*Exercise data*

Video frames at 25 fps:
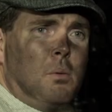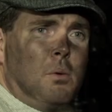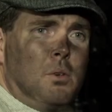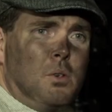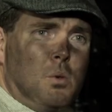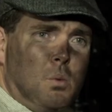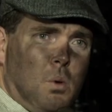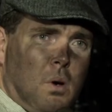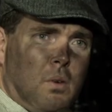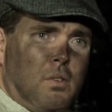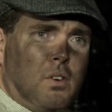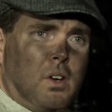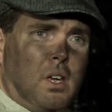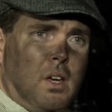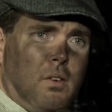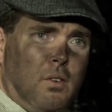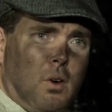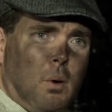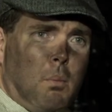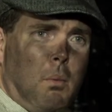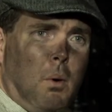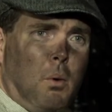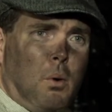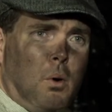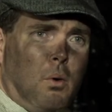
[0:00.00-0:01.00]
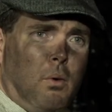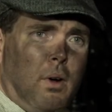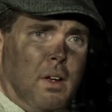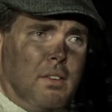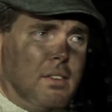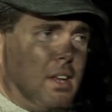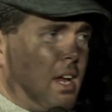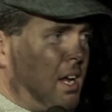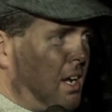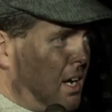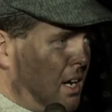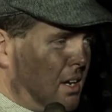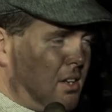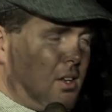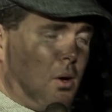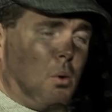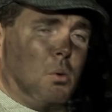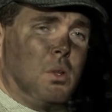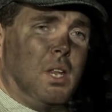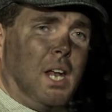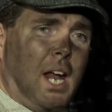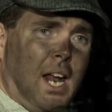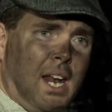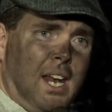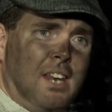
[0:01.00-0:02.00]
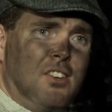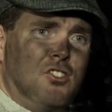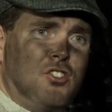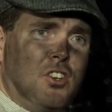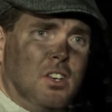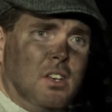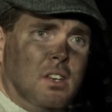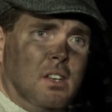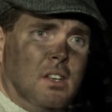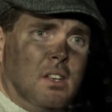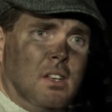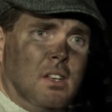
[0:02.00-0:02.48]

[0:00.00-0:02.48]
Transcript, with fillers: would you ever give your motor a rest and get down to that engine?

--

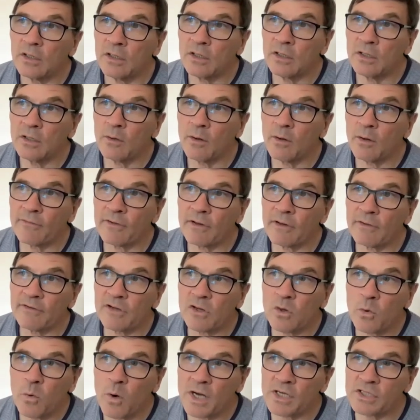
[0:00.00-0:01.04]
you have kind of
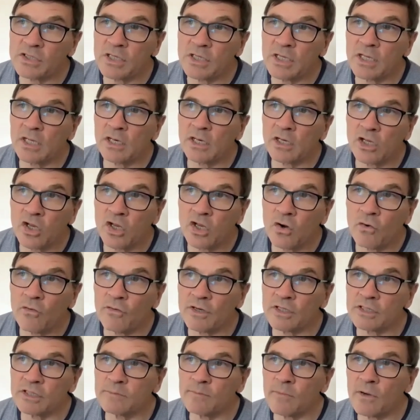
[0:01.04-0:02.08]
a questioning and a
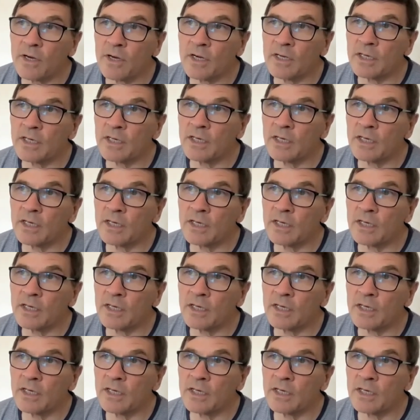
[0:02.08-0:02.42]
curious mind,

*Exercise directions*
Your copy should hold only the lines above from the one containing "[0:01.00-0:02.00]" through the one containing "Transcript, with fillers: would", exactly as written and free of pictures.

*Solution to this task*
[0:01.00-0:02.00]
[0:02.00-0:02.48]

[0:00.00-0:02.48]
Transcript, with fillers: would you ever give your motor a rest and get down to that engine?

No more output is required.